In spite of the skewness of the population, we hope that the Central Limit Theorem guarantees that sample mean of $n = 100$ observations is approximately
distributed as $\mathsf{Norm}(\mu = 68, \sigma = 4/\sqrt{100} = 0.4).$
If you have access to statistical software or a statistical calculator you
can find the desired probabilities without "standardizing," which is
necessary if you use printed normal tables.

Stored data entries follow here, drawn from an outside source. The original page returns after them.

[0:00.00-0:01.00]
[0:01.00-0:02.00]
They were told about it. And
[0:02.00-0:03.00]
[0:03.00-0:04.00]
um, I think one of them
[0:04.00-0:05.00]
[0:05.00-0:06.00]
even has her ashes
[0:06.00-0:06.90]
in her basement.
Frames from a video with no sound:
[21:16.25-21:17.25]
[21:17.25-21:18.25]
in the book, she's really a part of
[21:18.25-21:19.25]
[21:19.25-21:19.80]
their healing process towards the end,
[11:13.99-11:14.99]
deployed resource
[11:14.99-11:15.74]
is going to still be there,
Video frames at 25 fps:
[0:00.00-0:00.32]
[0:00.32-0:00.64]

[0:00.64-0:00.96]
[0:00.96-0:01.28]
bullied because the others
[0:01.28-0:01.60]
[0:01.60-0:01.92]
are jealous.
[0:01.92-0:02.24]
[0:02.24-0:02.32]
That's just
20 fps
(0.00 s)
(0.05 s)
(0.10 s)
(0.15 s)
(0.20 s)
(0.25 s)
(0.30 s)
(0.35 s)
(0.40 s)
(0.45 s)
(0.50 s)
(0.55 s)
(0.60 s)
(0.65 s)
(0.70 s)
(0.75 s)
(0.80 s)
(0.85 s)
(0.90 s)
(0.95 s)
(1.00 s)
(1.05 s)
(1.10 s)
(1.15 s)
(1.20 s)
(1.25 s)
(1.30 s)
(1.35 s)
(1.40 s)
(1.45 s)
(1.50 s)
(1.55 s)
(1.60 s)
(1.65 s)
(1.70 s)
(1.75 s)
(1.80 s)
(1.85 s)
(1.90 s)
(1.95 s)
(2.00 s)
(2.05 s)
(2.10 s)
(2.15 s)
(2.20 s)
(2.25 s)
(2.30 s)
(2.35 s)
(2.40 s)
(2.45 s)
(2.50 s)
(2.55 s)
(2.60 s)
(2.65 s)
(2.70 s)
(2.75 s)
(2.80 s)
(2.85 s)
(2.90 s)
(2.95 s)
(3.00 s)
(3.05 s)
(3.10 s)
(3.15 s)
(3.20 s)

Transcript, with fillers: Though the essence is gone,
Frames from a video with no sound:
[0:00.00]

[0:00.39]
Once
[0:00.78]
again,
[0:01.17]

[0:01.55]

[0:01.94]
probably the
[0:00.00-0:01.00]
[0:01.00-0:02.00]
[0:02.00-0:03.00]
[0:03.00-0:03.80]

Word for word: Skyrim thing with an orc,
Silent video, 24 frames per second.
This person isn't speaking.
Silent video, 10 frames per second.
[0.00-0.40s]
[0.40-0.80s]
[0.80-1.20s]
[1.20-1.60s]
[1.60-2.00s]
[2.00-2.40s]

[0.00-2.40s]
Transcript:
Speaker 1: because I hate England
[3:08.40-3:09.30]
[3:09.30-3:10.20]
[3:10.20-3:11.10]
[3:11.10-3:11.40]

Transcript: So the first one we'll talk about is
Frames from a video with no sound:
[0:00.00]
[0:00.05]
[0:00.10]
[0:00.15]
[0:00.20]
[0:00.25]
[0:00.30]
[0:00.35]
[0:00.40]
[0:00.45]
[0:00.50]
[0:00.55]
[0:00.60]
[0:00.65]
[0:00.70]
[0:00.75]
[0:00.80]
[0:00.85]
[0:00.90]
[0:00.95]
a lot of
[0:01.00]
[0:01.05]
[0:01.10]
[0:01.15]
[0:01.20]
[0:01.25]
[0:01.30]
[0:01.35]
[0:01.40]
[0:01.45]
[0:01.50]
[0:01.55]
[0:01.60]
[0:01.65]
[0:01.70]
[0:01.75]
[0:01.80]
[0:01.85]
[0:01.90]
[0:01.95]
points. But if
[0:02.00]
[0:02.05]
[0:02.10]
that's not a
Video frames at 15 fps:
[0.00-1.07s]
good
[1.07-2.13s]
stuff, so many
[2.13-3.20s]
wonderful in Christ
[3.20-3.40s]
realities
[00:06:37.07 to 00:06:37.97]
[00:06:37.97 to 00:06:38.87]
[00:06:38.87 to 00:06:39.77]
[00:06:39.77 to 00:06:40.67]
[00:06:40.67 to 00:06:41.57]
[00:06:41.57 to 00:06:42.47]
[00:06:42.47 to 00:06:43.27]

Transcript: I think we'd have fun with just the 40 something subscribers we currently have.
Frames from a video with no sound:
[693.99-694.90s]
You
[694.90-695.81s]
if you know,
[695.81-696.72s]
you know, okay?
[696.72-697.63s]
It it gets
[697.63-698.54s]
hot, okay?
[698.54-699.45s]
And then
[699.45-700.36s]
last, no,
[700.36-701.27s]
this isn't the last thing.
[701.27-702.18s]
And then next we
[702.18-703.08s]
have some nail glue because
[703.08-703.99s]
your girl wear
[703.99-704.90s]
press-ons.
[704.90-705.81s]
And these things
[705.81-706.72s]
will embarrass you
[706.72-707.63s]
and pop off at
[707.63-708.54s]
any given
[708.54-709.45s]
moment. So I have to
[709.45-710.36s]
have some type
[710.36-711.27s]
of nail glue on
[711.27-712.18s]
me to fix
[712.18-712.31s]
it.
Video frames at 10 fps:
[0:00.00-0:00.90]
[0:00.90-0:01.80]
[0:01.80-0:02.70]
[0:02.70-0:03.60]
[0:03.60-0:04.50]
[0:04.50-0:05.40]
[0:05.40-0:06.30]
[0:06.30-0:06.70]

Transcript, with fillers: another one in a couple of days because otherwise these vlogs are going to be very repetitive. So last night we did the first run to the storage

For example, in R statistical
software the normal CDF is pnorm
with appropriate parameters to show
$\mu$ and $\sigma.$
For example, to check your answer to part (a): $P(\bar X < 66.8) = .00135.$
pnorm(66.8, 68, .4)
## 0.001349898
For part (c), you want $P(68-.6 < \bar X < 68 + .6) = P(67.4 < \bar X < 68.6) = 0.8664.$
pnorm(68.6, 68, .4) - pnorm(67.4, 68, .4)
## 0.8663856
In the sketch below, you want the area under the normal curve between
the vertical broken red lines. By hand, you can't make such an accurate
sketch, but you should always try to make a rough sketch to keep you
from making needless errors.

This is, indeed, the same as the probability that a standard normal random
variable is within 1.5 standard deviations of its mean 0. Using printed
tables, you should be able to get very close to this answer. In R, it looks like this (no extra parameters are needed for the standard normal distribution):
pnorm(1.5)-pnorm(-1.5)
## 0.8663856
For part (d), you want $P(\bar X < 68-.05 = 67.5):$
pnorm(67.5, 68, .4)
## 0.1056498
Of course, you should use whatever method your course requires,
but I hope you will come close to the numbers I have given.
Also, you should understand that the mean of a sample from a
skewed population distribution is only approximately normal.
Unless the population is extremely skewed, I would trust the first two decimal places to be correct.